§ **Work to complete**
Scan the entries below for the word "frames" and copy every line in which it occurs.

§ **Stored items**
○ ○ ○ ○ ○

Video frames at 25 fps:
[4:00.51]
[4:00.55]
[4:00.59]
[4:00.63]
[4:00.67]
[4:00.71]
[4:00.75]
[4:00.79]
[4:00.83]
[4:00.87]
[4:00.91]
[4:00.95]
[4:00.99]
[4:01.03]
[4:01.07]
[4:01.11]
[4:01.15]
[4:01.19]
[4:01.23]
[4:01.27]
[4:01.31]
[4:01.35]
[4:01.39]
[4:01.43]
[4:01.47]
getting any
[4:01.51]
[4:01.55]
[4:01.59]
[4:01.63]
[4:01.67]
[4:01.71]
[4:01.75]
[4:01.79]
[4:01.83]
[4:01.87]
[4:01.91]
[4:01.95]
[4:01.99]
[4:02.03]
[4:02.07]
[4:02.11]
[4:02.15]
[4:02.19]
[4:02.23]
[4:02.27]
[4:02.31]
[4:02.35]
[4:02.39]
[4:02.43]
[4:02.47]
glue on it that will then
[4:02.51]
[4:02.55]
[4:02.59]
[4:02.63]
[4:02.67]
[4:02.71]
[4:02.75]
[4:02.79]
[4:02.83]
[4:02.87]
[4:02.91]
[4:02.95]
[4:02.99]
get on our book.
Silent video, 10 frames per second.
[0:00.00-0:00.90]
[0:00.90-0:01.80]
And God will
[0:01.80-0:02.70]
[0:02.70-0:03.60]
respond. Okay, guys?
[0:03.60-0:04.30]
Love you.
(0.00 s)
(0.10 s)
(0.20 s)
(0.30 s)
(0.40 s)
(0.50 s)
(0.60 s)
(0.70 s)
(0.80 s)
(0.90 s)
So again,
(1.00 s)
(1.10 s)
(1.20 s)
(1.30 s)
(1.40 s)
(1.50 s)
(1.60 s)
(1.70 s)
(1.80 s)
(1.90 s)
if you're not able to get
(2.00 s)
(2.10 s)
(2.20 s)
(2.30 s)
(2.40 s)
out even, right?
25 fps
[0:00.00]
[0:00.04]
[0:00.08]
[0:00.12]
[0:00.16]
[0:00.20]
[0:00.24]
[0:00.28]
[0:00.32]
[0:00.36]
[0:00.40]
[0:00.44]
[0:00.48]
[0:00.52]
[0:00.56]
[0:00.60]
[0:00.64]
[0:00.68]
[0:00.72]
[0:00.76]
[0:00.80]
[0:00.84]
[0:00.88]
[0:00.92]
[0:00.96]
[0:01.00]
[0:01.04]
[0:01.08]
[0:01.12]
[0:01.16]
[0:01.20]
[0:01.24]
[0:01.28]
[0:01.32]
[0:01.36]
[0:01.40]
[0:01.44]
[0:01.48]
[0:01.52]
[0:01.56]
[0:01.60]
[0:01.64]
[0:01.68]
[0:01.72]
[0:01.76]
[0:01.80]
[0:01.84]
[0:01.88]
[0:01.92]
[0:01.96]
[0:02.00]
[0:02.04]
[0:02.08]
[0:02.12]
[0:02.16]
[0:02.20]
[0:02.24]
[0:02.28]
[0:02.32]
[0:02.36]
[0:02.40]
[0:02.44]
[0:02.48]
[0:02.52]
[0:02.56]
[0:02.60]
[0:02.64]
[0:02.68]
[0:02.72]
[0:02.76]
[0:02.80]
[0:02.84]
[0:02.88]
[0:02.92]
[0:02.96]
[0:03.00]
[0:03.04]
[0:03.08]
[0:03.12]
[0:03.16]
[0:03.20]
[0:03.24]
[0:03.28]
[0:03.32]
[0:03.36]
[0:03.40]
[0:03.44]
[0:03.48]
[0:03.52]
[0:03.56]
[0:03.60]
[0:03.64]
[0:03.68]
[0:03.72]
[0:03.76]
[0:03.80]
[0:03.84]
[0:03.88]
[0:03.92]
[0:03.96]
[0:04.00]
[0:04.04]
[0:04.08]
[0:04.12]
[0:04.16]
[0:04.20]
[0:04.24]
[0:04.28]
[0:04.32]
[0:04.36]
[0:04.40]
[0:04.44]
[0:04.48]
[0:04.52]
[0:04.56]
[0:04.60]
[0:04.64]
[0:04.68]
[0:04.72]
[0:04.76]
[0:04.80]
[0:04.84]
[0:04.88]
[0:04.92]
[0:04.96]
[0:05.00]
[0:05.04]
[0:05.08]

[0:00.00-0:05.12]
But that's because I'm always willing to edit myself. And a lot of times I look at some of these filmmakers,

○ ○ ○ ○ ○

§ **Solution for this task**
Video frames at 25 fps:
Silent video, 10 frames per second.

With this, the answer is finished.